Yes, the data show, for example, that those with lower educational attainment tend to be more obese than those with college degrees. But also, the facts show that everyone at every level has become more obese over the past 30 years:
In fact, as Matthew Yglesias wisely points out, Americans have all, collectively, been gaining weight for as long as records exist—but the major studies and more thorough record-keeping on obesity rates only started being kept around 1980.
Meanwhile, the last 40 years have seen an acceleration of that trend, going from roughly 10% of the adult population categorized as obese to now nearly 50%. Certainly, environmental factors like the rise in ultra-processed foods, confusing public health advice about low-fat diets, and an influx of environmental toxins bear a large share of the blame.

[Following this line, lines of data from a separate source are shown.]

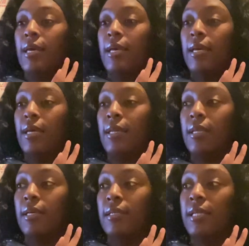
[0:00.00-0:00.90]

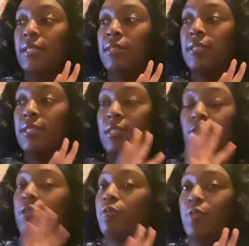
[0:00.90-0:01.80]
And yes, this is
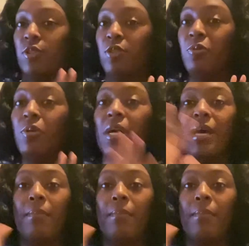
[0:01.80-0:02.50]
2022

To be clear: you should not be eating ultra-processed foods, and you should aim to minimize your exposure to environmental toxins. Both of these can cause a whole range of long- and short-term health problems.
But as for obesity, what records we have show that all Americans of every socioeconomic status have been steadily gaining weight since at least the 1880s. A paper about BMI values in the U.S. since 1882 found that “people born in 1900 were heavier than people born in 1880 and that people born in 1920 were heavier than people born in 1900,” and so on, rising steadily to the present day.

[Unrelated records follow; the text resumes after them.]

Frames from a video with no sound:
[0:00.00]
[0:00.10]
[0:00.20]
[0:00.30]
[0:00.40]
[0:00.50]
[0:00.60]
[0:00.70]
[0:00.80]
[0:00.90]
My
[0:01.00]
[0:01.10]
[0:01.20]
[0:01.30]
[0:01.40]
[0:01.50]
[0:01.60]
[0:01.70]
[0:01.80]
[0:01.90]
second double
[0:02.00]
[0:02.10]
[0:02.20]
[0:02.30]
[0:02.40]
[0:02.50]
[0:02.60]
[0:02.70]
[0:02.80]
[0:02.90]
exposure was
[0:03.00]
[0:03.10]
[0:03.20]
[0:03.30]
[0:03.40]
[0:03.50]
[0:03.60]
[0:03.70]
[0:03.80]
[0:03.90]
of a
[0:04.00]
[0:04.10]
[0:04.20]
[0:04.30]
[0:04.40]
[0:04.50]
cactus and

The explanation for that appears to simply be that over the last 140 years, we have become a much richer, more prosperous nation where there is massive food abundance and we can find pretty much any food we want, in any cuisine, at almost any grocery store in the country. As Yglesias writes:
…There probably isn’t some unitary big bad we can blame so much as a broad tendency for food to be cheaper, more widely available, and tastier, which is a situation with a lot of virtues but also some downsides
So, what are we to do about this?
I would argue we need to stop running away from messages about personal choice and responsibility. Especially we in the medical community need to stop treating that discussion as a third rail we are afraid to touch.
Instead, we need to educate and give people better strategies about how our capacity for personal autonomy can be subverted. Sometimes this is on purpose, for example, a food company trying to deliver the exact right combination of salt, fat, and sweet to keep us gorging and coming back for more. But in other cases, it’s due to neglect, carelessness, or lack of understanding.
What we in the medical community can do is actively work to repair that neglect and carelessness, and educate our patients and the general public about how to maintain the greatest possible control over their personal choices, their (I would say God-given) autonomy, and ultimately their health and wellness.